Primero se despertaron mis hermanas pequeñas, Fatumata Binta y Rouguiatou. Luego mi hermano pequeño, Alhassane. Cuando los vi, se me cayó el alma a los pies. Me di cuenta de que éramos una casa sin esperanza. Y yo, el mayor de la casa. Ya sabes lo que eso significa.

Mi madre me enseñó una foto antigua de mi padre. «Papá», dije, y no respondió. «Mamá», dije luego, «ya no podré seguir estudiando». Tampoco respondió.

VII

Mi madre tiene mucha paciencia pero poca fuerza. Cuando digo fuerza, quiero decir poder, y cuando digo poder, quiero decir dinero. Mi madre es una campesina humilde, cría unos pocos animales. Tiene unas vacas, unas cabras y un pequeño huerto. Nada más.

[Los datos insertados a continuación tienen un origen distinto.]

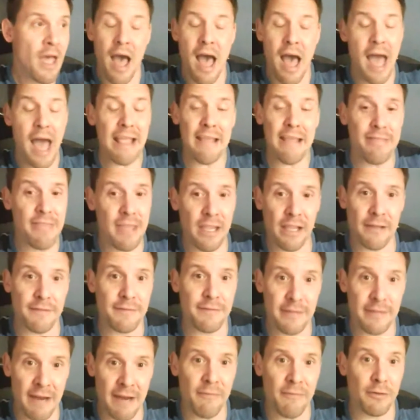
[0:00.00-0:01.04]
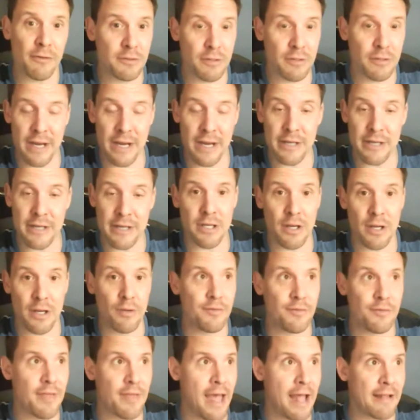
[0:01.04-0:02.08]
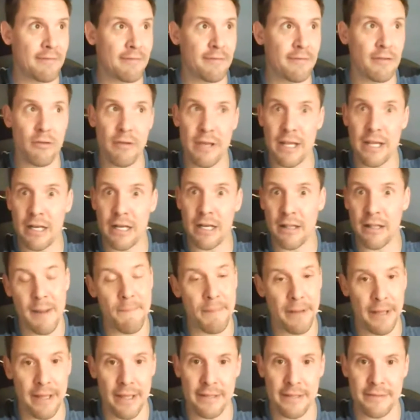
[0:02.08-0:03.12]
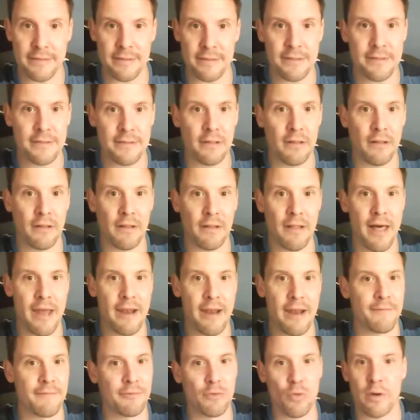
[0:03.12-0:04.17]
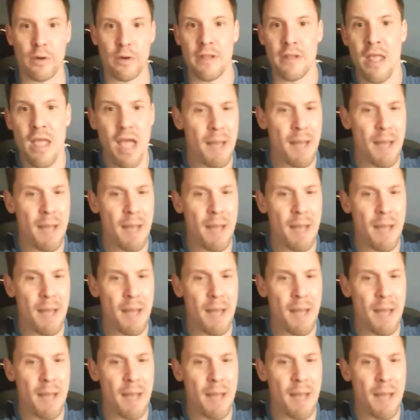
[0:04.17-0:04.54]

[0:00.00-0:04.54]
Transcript: I can think of several trade shows that still get a lot of buzz or still a lot of story.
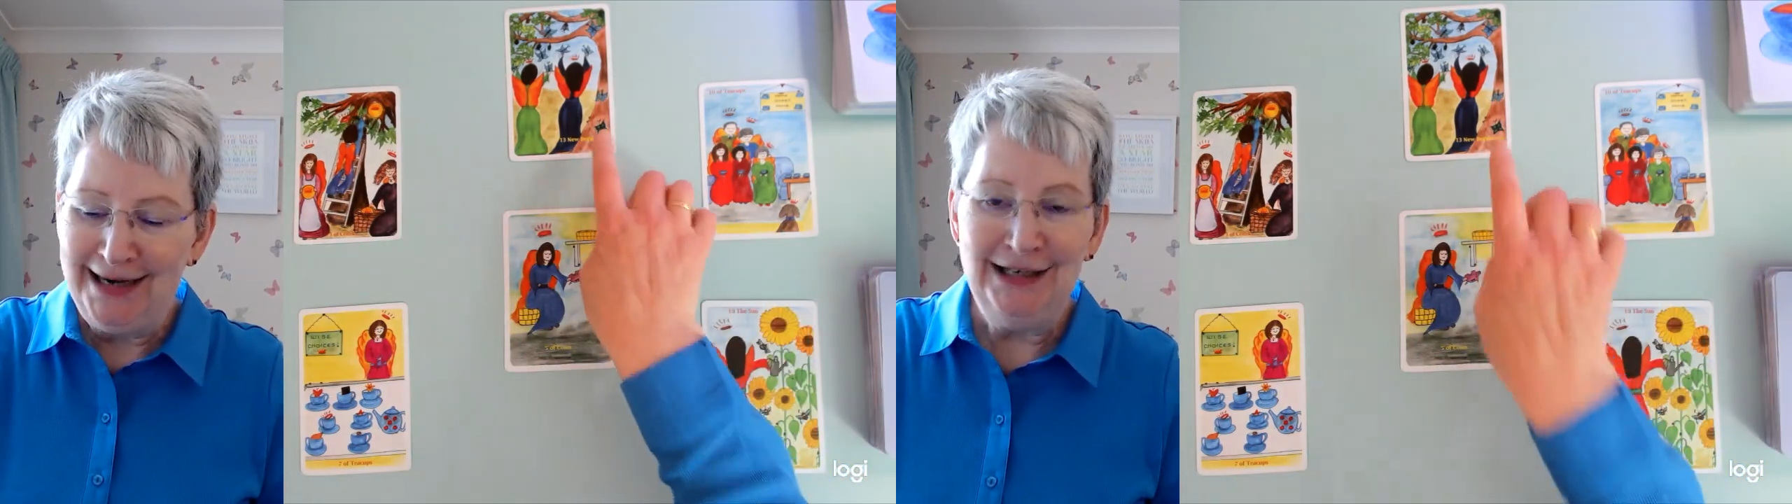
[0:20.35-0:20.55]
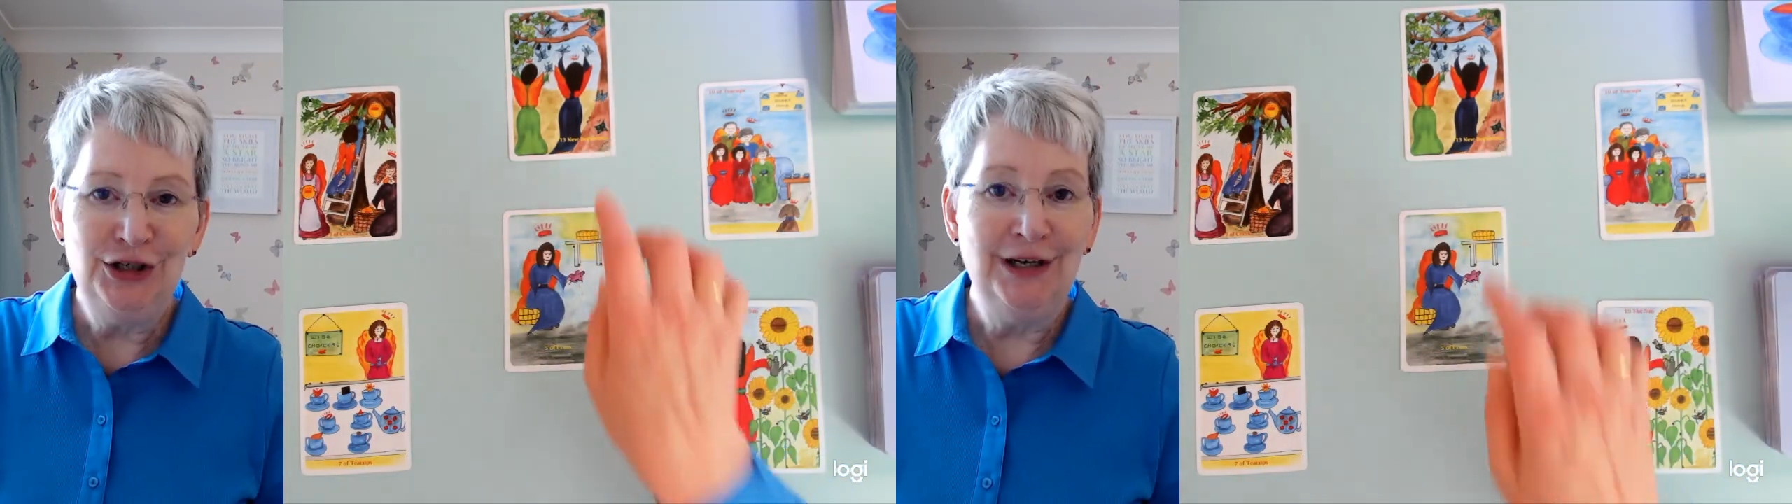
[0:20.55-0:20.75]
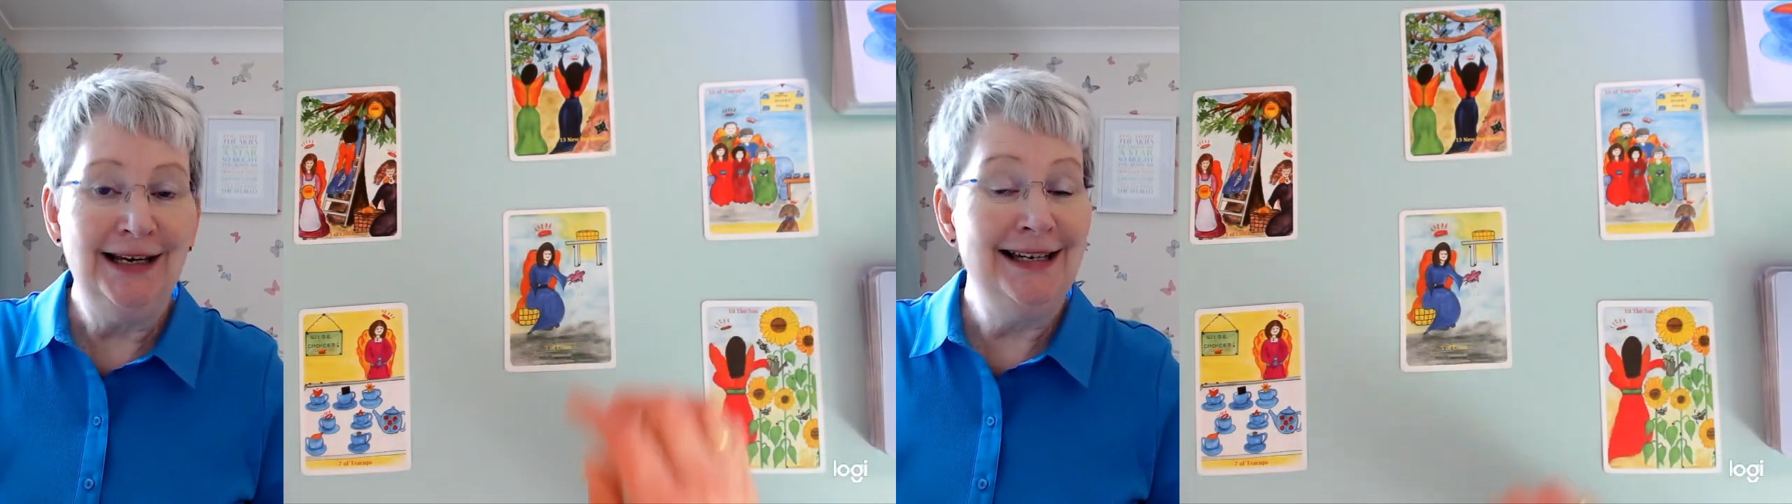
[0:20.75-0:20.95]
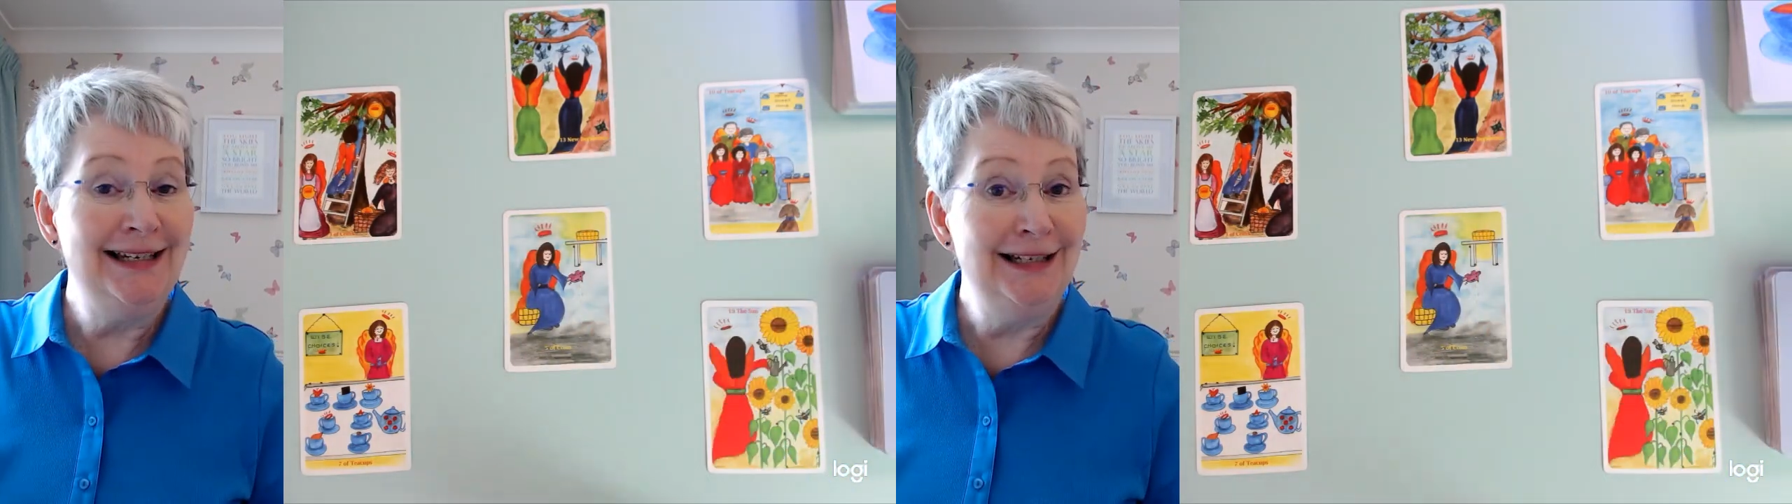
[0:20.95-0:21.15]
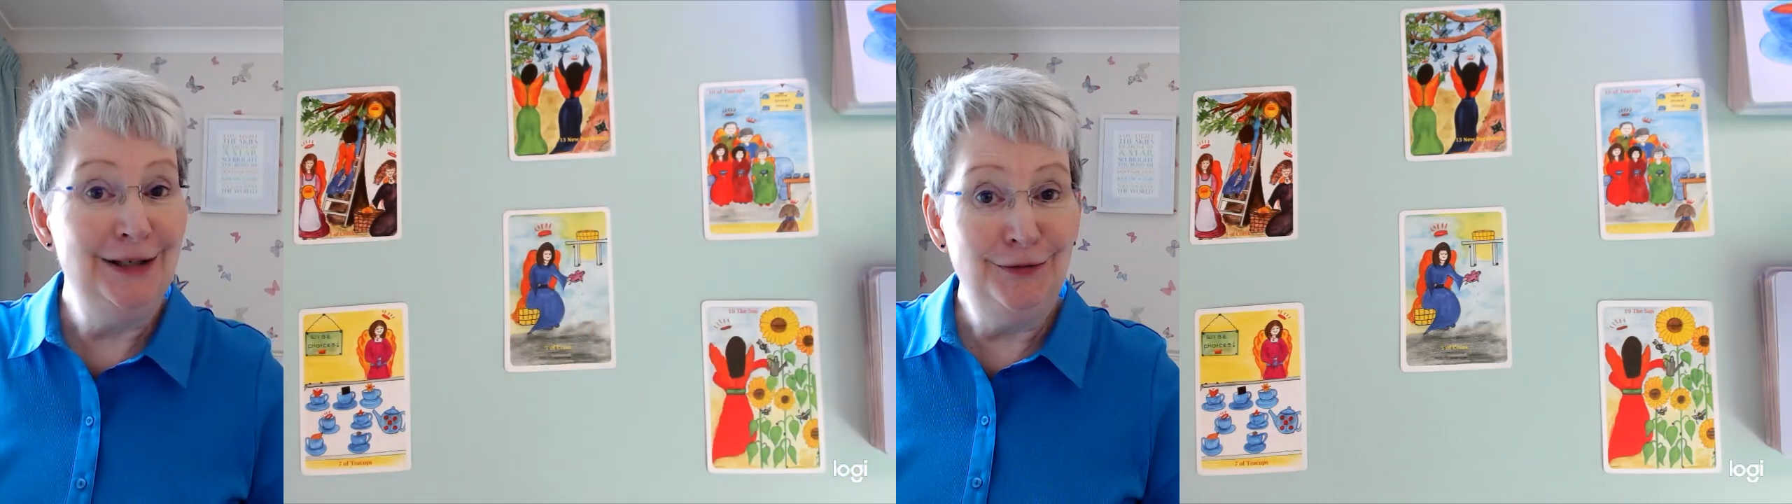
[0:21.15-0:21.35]
energy is
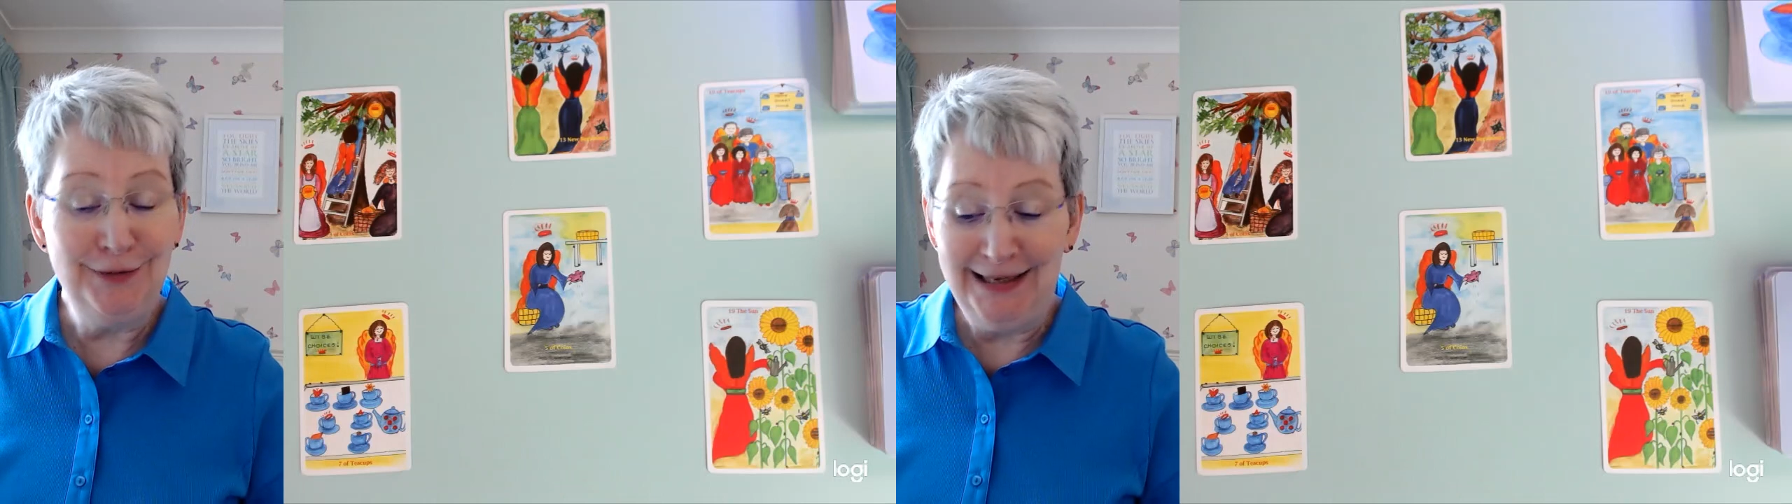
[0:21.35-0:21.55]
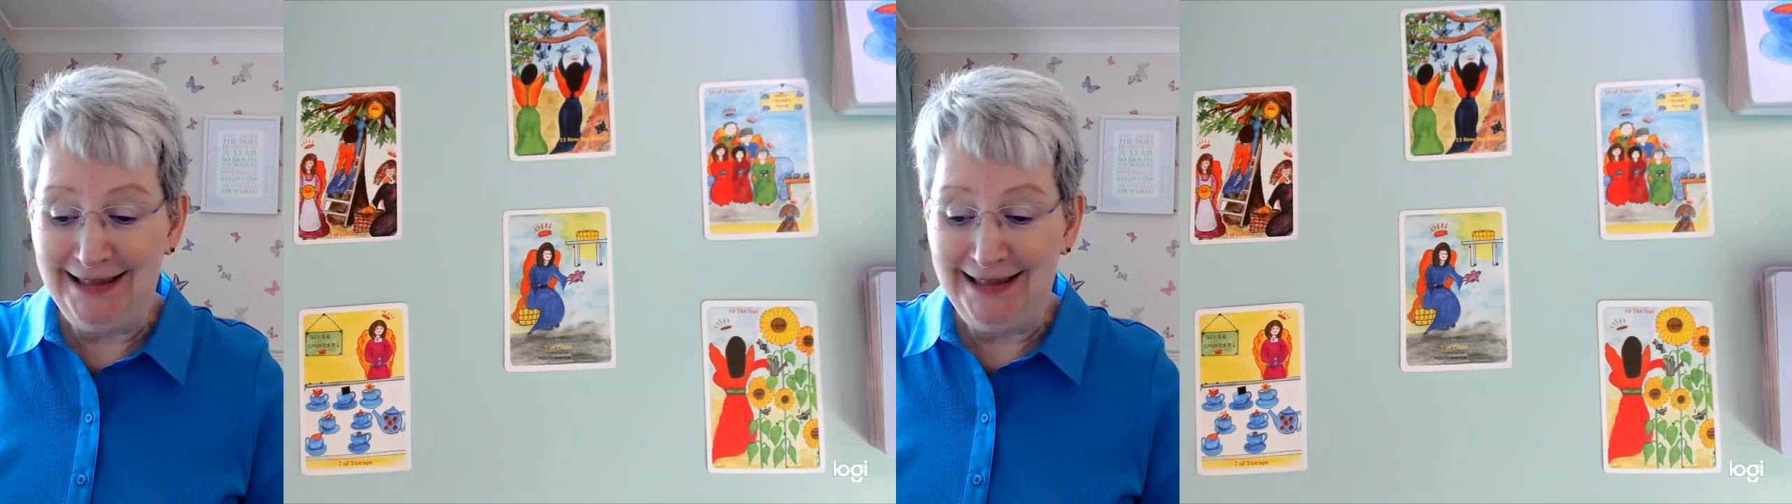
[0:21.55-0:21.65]
lovely.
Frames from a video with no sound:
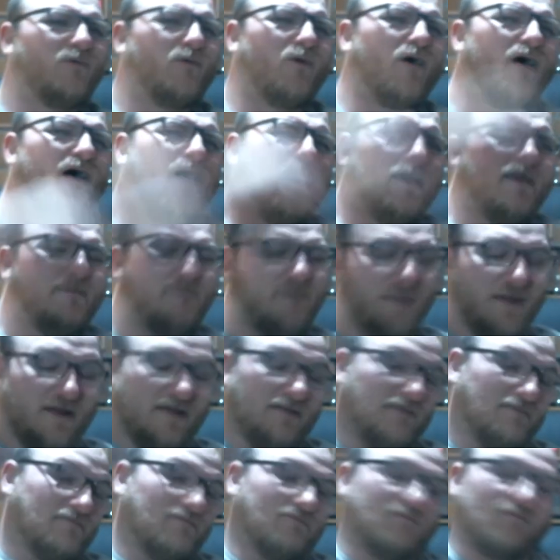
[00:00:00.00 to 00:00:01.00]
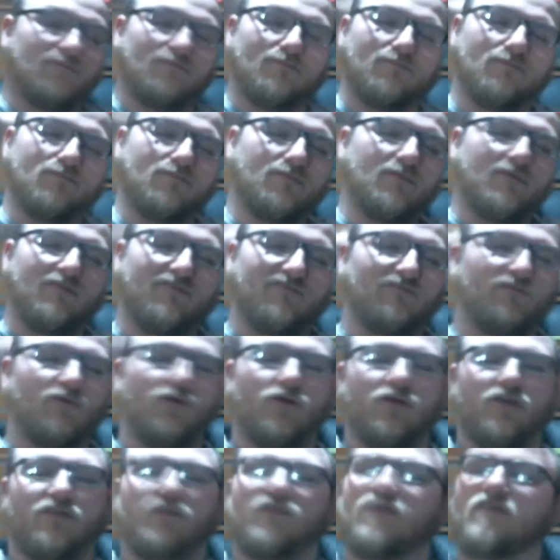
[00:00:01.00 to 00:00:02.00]
Why? But it was
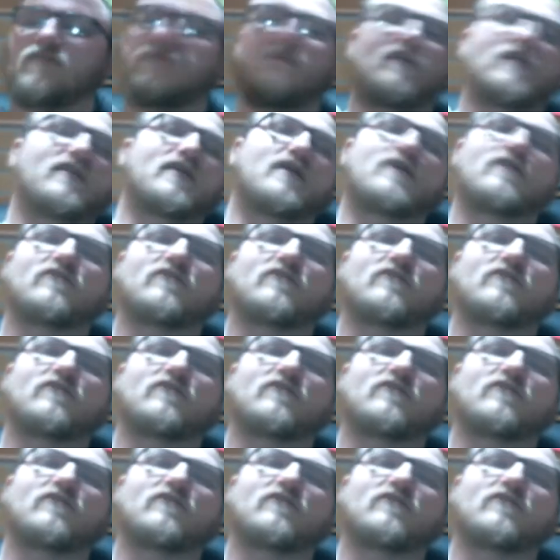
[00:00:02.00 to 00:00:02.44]
morning TV.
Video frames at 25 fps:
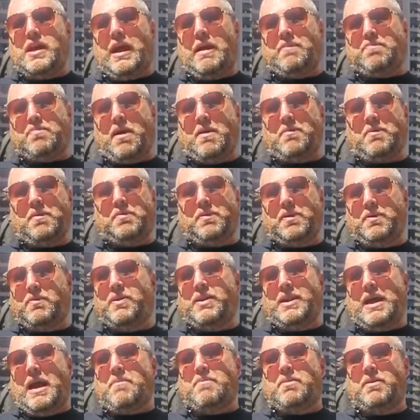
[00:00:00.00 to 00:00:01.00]
I probably
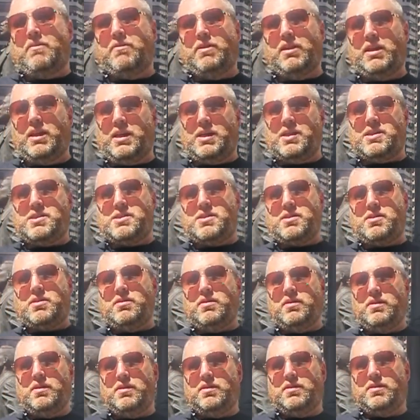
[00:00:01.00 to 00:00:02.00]
would not be released
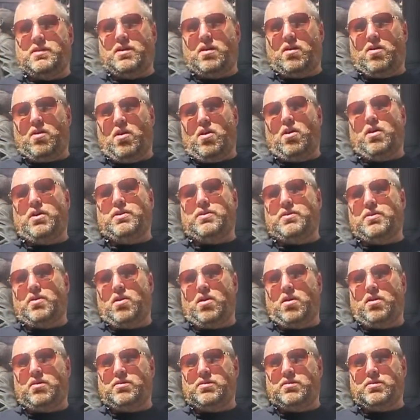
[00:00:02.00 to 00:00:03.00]
you know, on
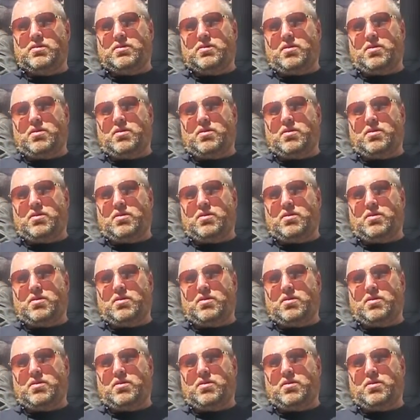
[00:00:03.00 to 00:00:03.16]
on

Cuando le conté que papá había muerto, me dijo: «Ibrahima, venderé dos vacas, con eso podrás empezar a hacer algo». Le respondí que no, que las vacas eran necesarias en casa porque detrás de mí venían otros tres niños, pero no me hizo caso.

A los tres días me dijo: «Ibrahima, toma el dinero: novecientos mil francos». Novecientos mil francos son noventa euros. «Este dinero es para invertirlo», me explicó, y yo ya sabía lo que quería decir. «Mamá, el comercio no es lo mío. Mira, lo he pensado un poco y creo que lo mejor es que me vaya a otro país, aquí no hay posibilidades de nada». Se agarró la cabeza con las manos y se echó a llorar. Me preguntó si quería escaparme de casa. «No, mamá, no es eso».

Al final entendió mis explicaciones y me dijo «dakor». «Dakor» y otras dos cosas. Uno, «Ibrahima, cuídate mucho». Dos, «rezaré todos los días para que Dios te cuide». «Yaarama buy», le contesté, muchas gracias. Y me marché a Conakri.